The second most contested AD carries differ wildly. In EU, Corki was used heavily for his mixed damage poke and safety. NA, on the other hand, ignored the bombardier as teams like Renegades favored the mobile team-fighter Kalista. Once again, with NA games being longer, Corki has a risk of falling off, while Kalista scales well into the late game.

Ezreal returns with his blue build in both regions, providing poke and slows for his allies. Miss Fortune, who was nerfed in patch 6.1, gained little attention now as her lack of escapes leaves her too open to dives, and her damage isn’t overpowering anymore. Her ultimate is still fantastic for team fights, and maybe teams will give her a second chance, but she’s not going to be the most popular AD carry.

EU is ahead of the curve with usage of Poppy support. Whereas NA tried her in the jungle unsuccessfully, Poppy as a support made marks in EU, even recieving a few bans. Her utility makes her a strong anti-mobility champion capable of making picks with her Heroic Charge or disengage fights with Keeper’s Verdict. With so much in her kit, it’s better to let her take a low-income role.

Alistar is the most picked support in NA, yet his win rate is low, though that has more to do with the teams surrounding him and his rival supports. Janna and Trundle both deny Alistar engage opportunities, and Trundle can even steal stats from Alistar.
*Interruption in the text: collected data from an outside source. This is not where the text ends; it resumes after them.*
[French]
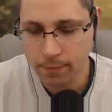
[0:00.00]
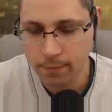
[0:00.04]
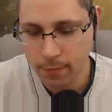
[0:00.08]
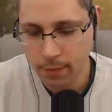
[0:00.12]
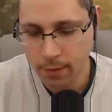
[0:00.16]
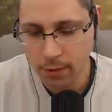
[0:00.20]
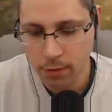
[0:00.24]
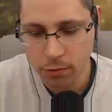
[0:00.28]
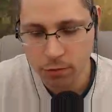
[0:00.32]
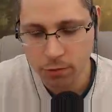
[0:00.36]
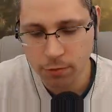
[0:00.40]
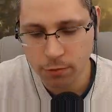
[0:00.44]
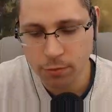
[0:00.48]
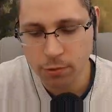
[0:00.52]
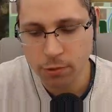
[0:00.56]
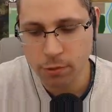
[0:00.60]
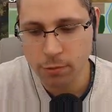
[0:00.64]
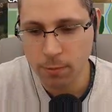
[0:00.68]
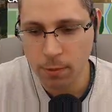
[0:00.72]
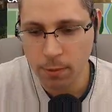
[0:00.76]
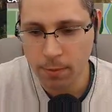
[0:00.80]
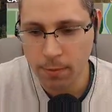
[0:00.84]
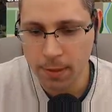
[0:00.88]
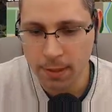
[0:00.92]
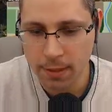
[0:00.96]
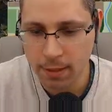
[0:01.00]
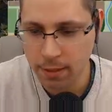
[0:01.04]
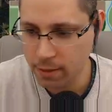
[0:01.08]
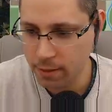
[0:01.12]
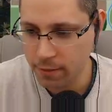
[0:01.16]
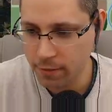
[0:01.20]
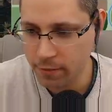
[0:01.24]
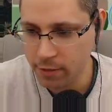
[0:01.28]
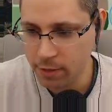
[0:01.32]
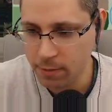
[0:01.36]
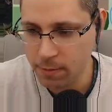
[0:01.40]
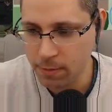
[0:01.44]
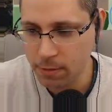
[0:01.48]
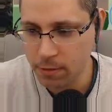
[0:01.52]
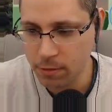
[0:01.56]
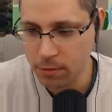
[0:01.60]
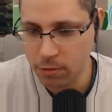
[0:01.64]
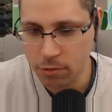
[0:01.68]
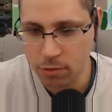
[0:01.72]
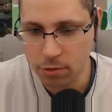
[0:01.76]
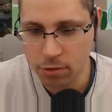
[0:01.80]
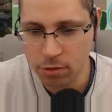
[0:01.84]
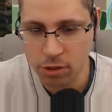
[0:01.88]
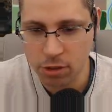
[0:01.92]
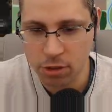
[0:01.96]
Alors, je vais juste me remettre l'interface parce que
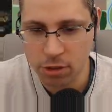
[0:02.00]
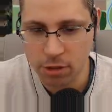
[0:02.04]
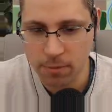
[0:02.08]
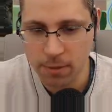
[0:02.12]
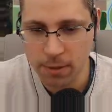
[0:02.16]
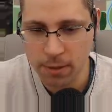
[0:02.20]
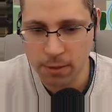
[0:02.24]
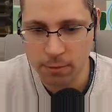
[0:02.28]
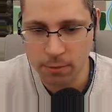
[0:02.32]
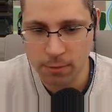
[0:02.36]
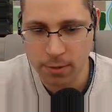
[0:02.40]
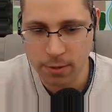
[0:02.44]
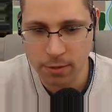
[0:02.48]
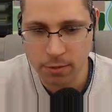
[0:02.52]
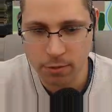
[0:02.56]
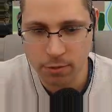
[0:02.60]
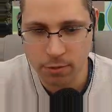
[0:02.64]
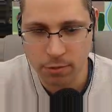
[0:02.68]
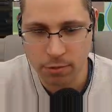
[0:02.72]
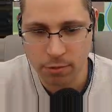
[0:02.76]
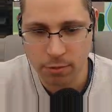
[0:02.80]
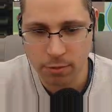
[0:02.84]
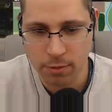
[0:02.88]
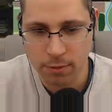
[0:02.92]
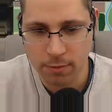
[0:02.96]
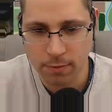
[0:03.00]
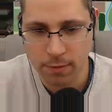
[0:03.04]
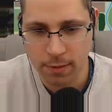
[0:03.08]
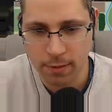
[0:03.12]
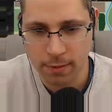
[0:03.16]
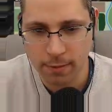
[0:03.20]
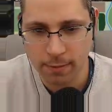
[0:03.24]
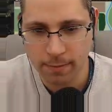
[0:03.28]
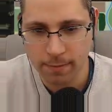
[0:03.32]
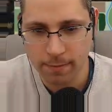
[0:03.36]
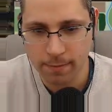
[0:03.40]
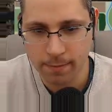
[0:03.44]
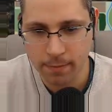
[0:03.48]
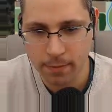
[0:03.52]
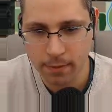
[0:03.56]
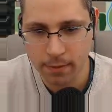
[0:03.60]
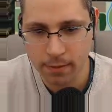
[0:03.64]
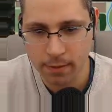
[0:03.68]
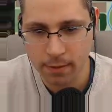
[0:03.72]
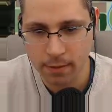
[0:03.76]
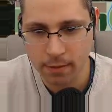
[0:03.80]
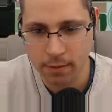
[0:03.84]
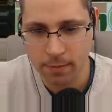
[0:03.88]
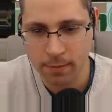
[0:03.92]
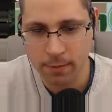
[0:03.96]
je sais jamais où est-ce que j'en suis. Voilà,
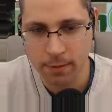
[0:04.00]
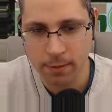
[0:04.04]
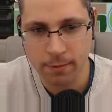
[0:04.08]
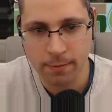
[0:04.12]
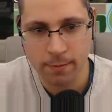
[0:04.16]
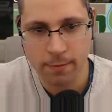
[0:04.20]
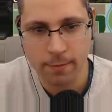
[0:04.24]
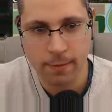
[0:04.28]
exactement.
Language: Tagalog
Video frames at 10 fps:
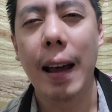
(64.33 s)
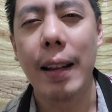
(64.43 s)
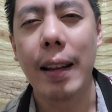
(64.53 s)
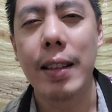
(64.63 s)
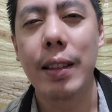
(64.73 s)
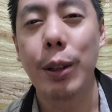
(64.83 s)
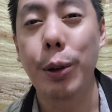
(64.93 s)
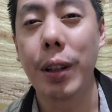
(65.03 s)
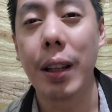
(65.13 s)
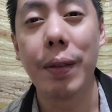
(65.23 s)
honest
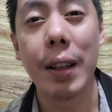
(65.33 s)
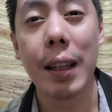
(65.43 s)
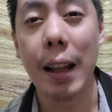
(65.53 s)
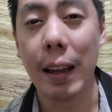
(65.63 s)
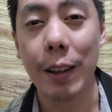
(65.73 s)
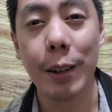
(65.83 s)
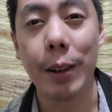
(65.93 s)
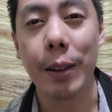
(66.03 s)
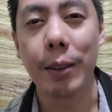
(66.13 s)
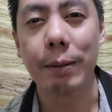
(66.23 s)
yung delivery
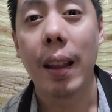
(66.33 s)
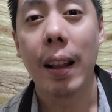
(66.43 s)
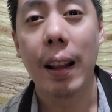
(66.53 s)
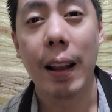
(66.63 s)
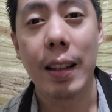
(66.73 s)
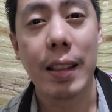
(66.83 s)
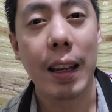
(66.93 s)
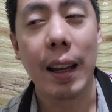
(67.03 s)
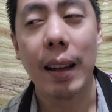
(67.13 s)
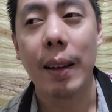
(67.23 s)
rider.
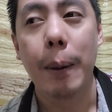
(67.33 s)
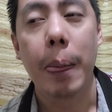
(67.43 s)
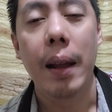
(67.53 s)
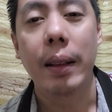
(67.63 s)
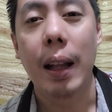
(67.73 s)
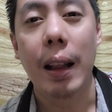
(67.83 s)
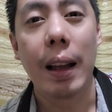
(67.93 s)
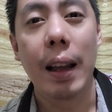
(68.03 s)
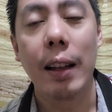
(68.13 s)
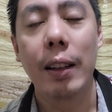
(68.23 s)
Kasi
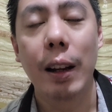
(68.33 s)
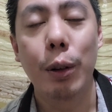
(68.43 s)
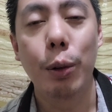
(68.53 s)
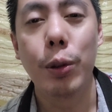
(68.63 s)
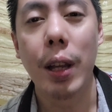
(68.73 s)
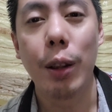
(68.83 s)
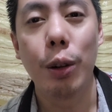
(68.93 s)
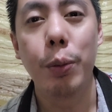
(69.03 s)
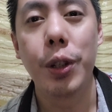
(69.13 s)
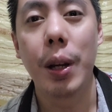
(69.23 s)
talagang nagpusang
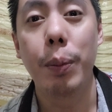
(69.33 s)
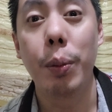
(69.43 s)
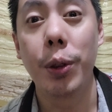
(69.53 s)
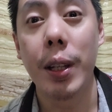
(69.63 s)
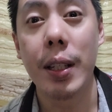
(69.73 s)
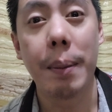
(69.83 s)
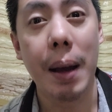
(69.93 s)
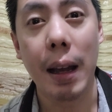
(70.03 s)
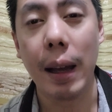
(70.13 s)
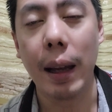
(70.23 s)
loob siyang pumunta sa
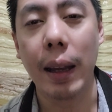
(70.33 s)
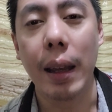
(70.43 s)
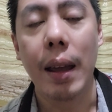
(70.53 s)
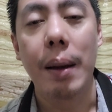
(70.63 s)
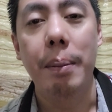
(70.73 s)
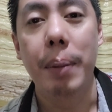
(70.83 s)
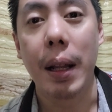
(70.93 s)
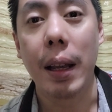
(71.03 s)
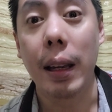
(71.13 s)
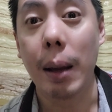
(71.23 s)
bahay
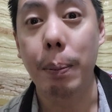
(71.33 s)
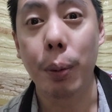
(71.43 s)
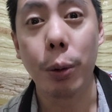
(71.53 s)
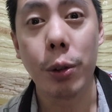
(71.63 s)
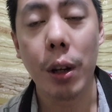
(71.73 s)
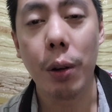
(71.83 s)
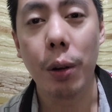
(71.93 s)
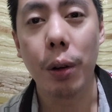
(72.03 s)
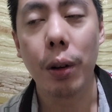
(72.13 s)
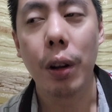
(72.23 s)
para i-approach
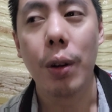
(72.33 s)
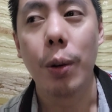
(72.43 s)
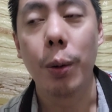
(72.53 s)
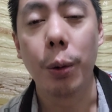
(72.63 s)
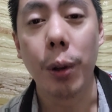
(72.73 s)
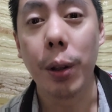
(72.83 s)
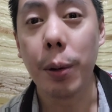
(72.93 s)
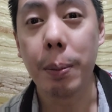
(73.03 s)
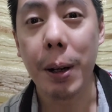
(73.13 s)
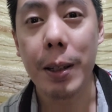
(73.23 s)
ako,
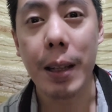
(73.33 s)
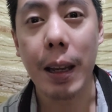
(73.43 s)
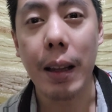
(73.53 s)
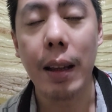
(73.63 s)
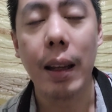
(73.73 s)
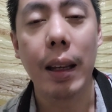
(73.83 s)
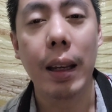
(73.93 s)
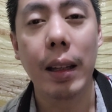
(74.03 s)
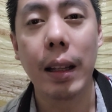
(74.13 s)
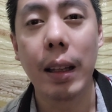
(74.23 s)
kunin yung parcel,
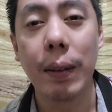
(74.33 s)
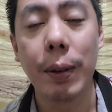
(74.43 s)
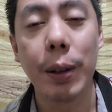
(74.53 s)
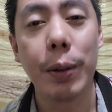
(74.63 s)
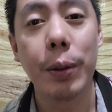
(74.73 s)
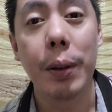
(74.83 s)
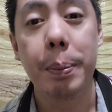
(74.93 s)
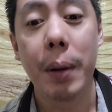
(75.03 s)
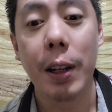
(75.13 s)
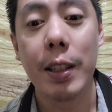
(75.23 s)
i-deliver yung
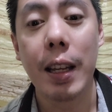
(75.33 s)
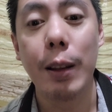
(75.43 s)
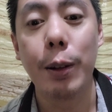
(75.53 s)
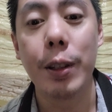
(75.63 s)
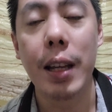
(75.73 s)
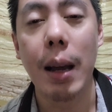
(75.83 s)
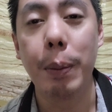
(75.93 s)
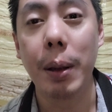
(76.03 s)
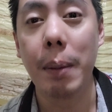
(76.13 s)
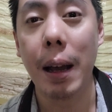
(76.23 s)
parcel doon sa
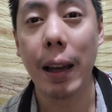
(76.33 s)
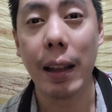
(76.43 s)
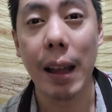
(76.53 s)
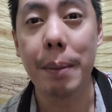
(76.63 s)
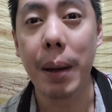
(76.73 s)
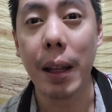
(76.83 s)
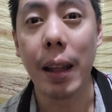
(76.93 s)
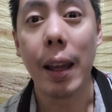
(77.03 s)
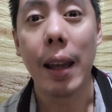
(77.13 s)
kapitbahay namin,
Braum is not doing well in either region right now. With the lack of poke in game, his Unbreakable doesn’t block much, and his lack of instant hard CC outside his ultimate can give enemies enough time to finish his allies. As of now, Janna is a better alternative for disengage than Braum, and NA at least has picked up on that.

Regional Pocket Picks

Picks specific to EU last week focus on engage. Shen, Kennen, and Zac were utilized for their long range engages, though Kennen failed to win in either of his games. Zac and Graves jungled to great effectiveness, and even Taric support made an appearance. The most notable of all regional picks is Poppy support, which will catch on in other regions. Most of EU’s regional picks fared well overall.

NA, on the other hand, hasn’t innovated like EU. It’s attempt at Poppy jungle doesn’t compare to EU’s Poppy support, and NA also gave Anivia a try. Despite a strong scoreline from Dignitas’ Danny “Shiphtur” Le, the frost bird didn’t win, and had a worst performance from Echo Fox’s Henrik “Froggen” Hansen. Kindred ADC was also debuted by Team Impulse, but that speaks to how bad that particular team is.

Final Thoughts

EU utilized more aggressive picks in almost every position, while NA favored wave clearers and disengage champions. EU has a grasp on what’s good and has innovated in 6.1 well, while NA is lagging behind. As teams get more practice, perhaps some champions win rates will improve and more adaptations will show.